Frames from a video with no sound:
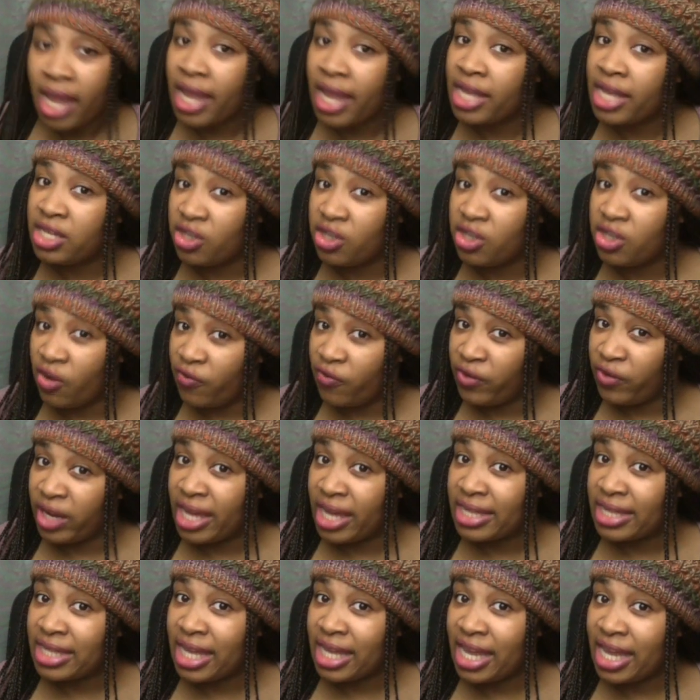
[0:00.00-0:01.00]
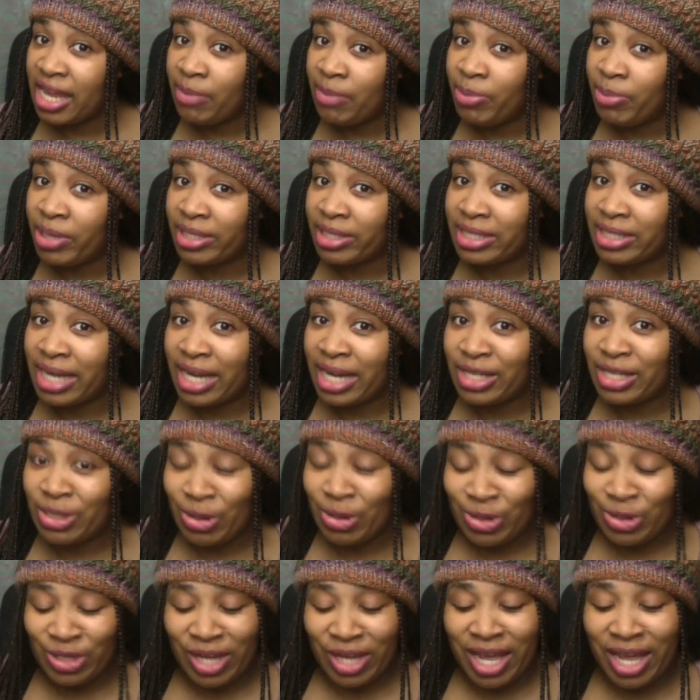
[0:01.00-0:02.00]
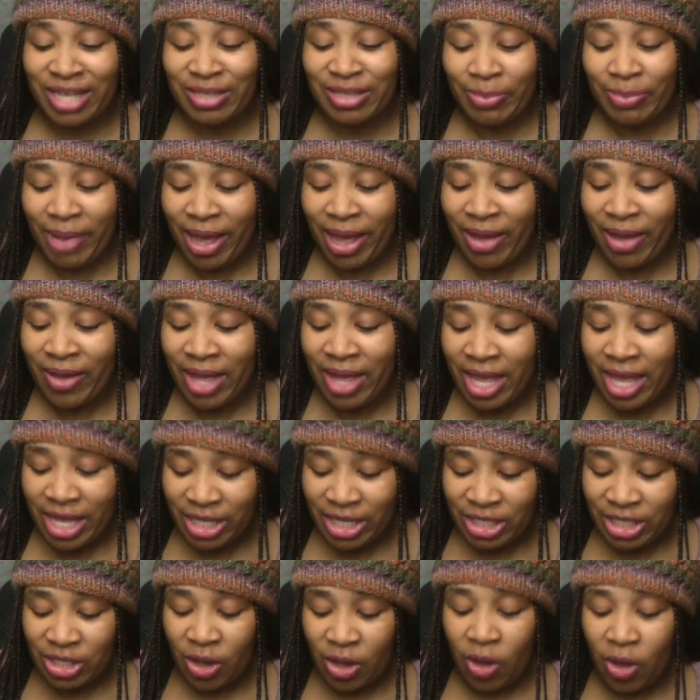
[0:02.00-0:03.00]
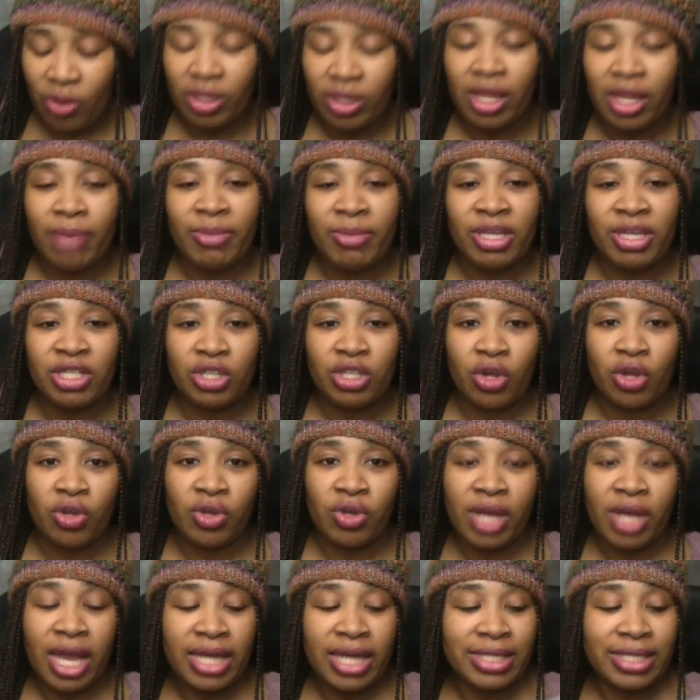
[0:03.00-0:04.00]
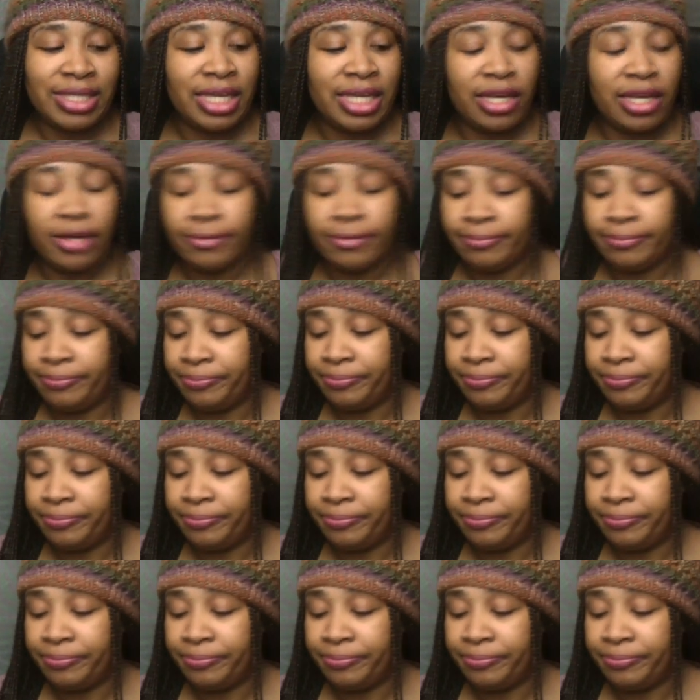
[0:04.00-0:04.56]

And don't forget the ebook that I told you guys about. So let me show you guys here.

=-=-=-=-=

ACTION ITEM: Reproduce the records verbatim, omitting all images they contain.

ANSWER TO THIS TASK:
Frames from a video with no sound:
[0:00.00-0:01.00]
[0:01.00-0:02.00]
[0:02.00-0:03.00]
[0:03.00-0:04.00]
[0:04.00-0:04.56]

And don't forget the ebook that I told you guys about. So let me show you guys here.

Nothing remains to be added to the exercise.